* WORK REQUEST
Exact copy, no pictures: return only the lines below from the line with "[10:44.37-10:45.44]" up to and including the line with "Lip reading: You".

----------

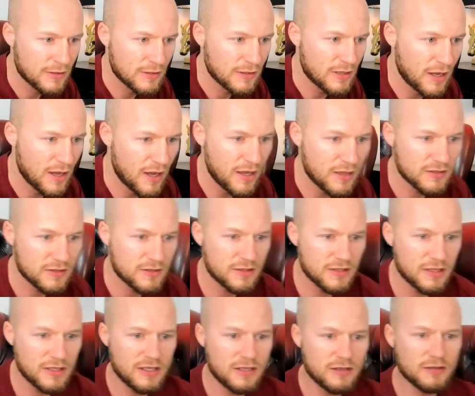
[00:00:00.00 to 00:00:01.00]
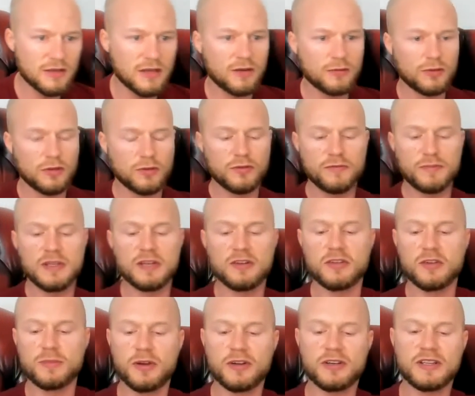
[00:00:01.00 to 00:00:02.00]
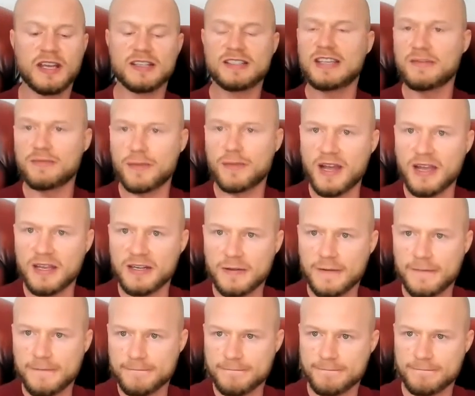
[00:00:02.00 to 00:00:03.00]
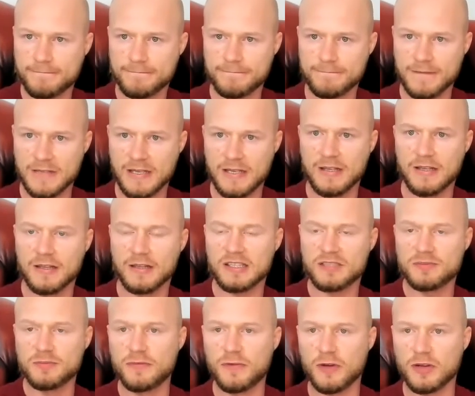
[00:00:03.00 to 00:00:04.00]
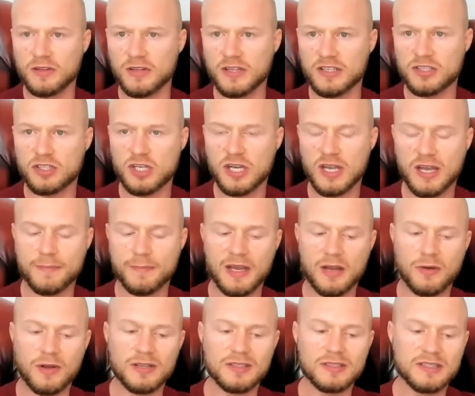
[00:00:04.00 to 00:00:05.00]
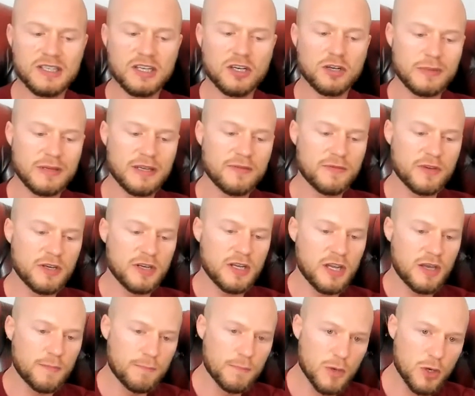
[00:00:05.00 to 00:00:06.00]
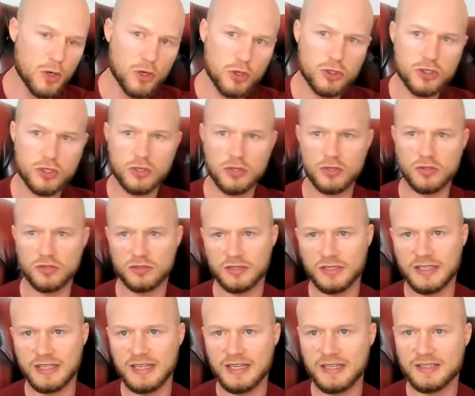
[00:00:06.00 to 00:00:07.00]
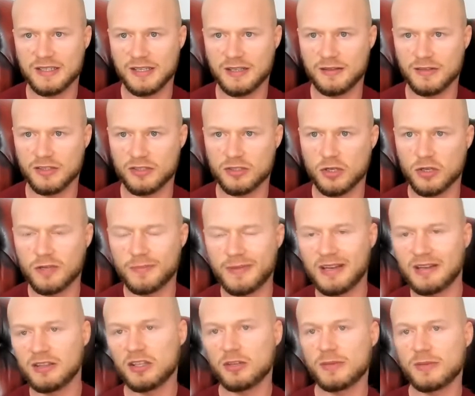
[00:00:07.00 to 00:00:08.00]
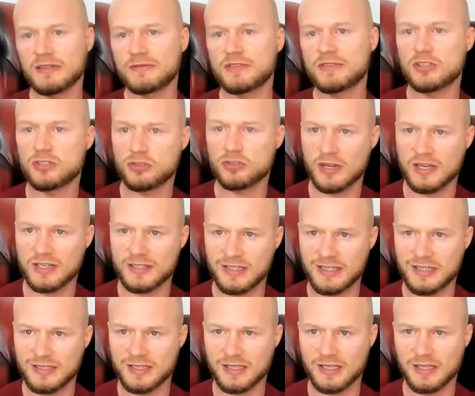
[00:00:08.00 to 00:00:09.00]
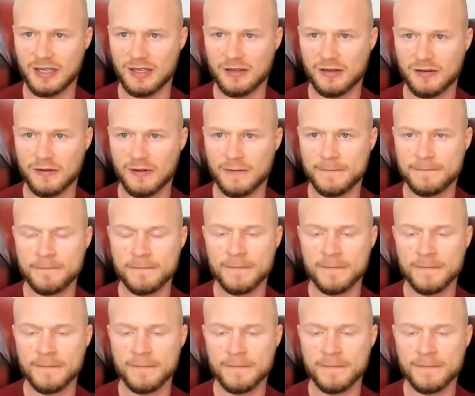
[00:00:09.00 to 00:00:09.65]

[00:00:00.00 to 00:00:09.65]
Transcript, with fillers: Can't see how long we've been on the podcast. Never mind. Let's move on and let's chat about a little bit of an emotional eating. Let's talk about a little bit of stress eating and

----------

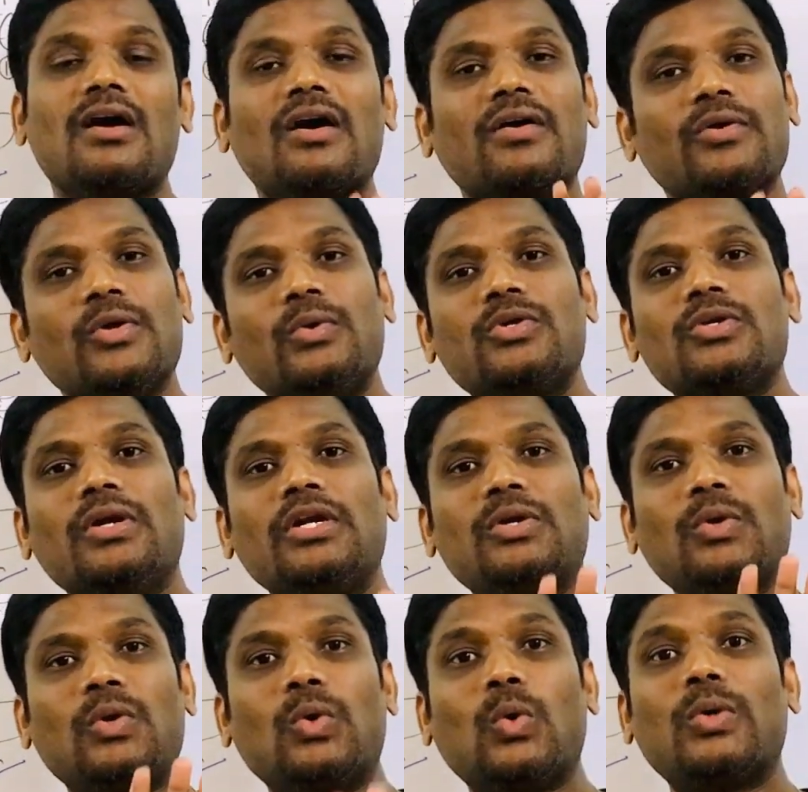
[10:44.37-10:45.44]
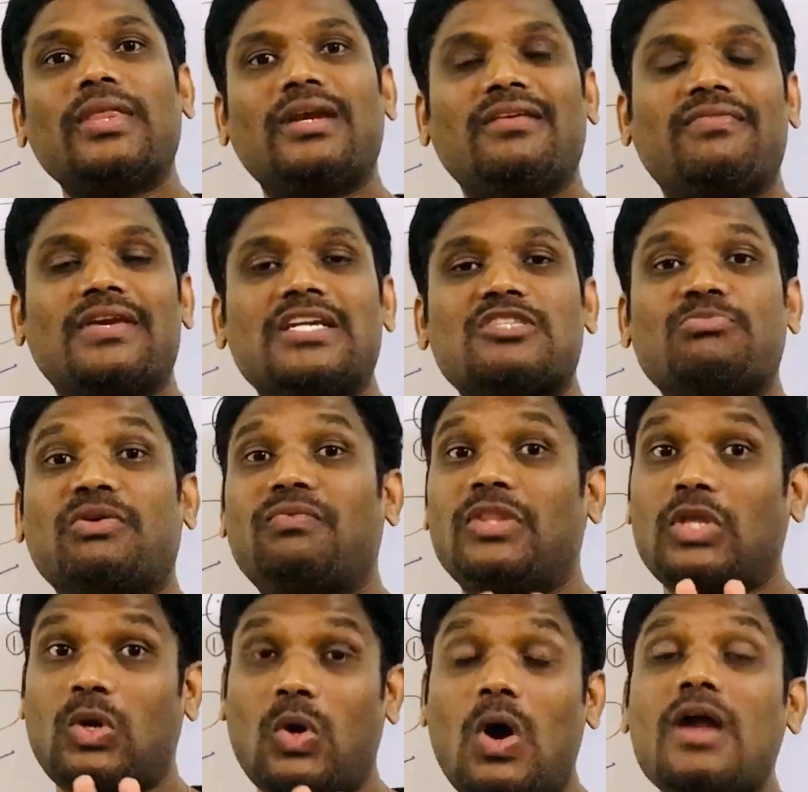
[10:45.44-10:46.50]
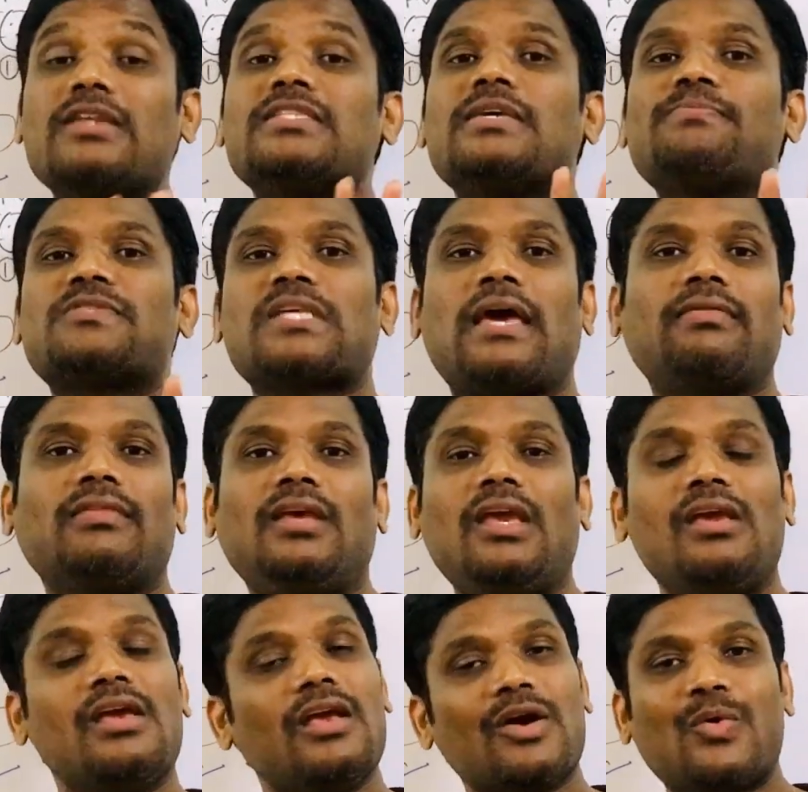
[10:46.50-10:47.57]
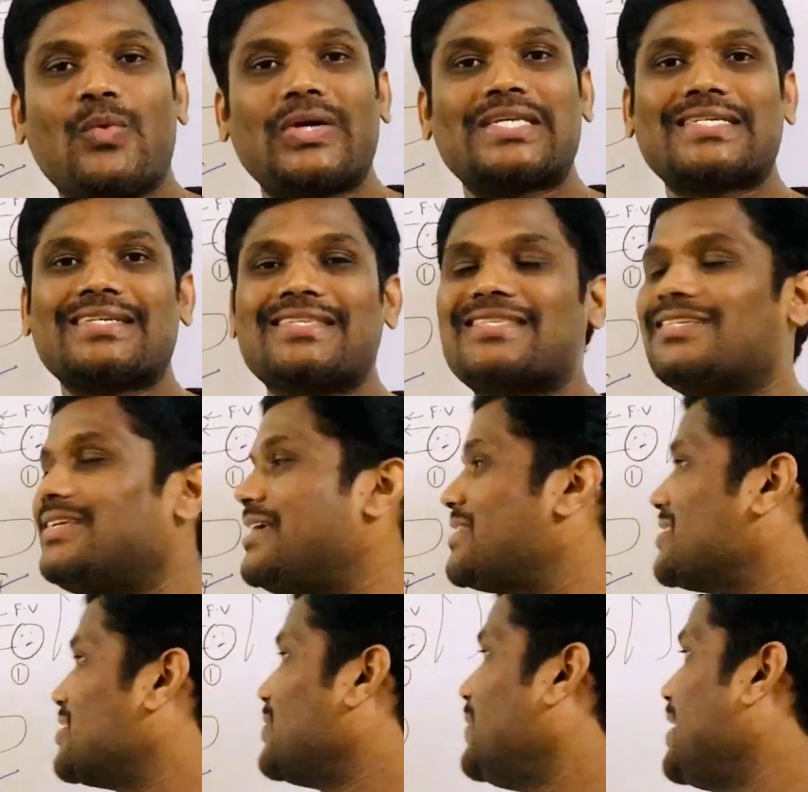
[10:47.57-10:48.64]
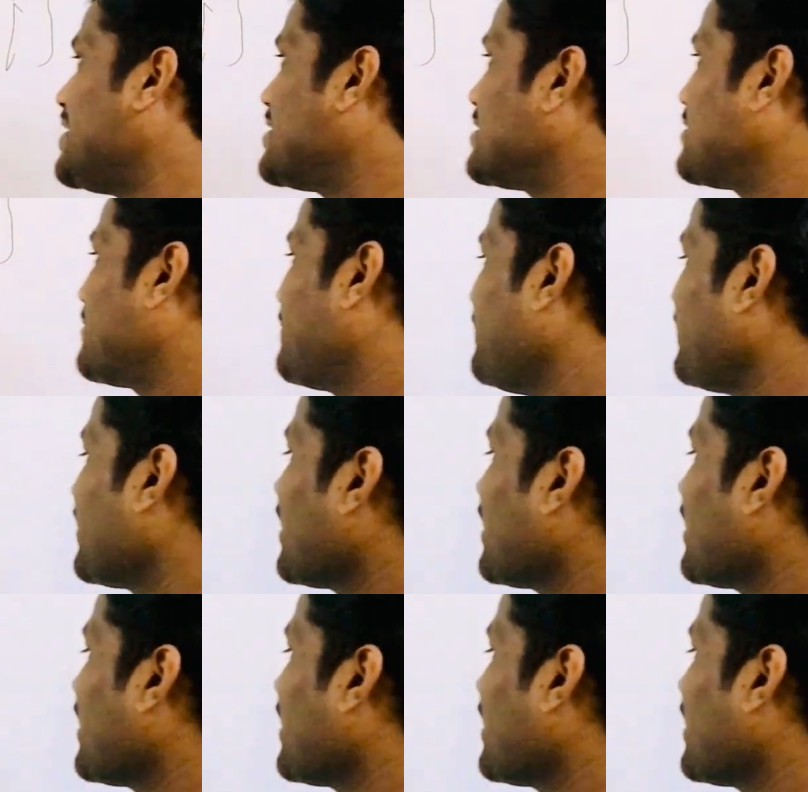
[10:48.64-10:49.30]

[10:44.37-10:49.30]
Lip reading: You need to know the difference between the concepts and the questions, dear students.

----------

* SOLUTION TO THIS TASK
[10:44.37-10:45.44]
[10:45.44-10:46.50]
[10:46.50-10:47.57]
[10:47.57-10:48.64]
[10:48.64-10:49.30]

[10:44.37-10:49.30]
Lip reading: You need to know the difference between the concepts and the questions, dear students.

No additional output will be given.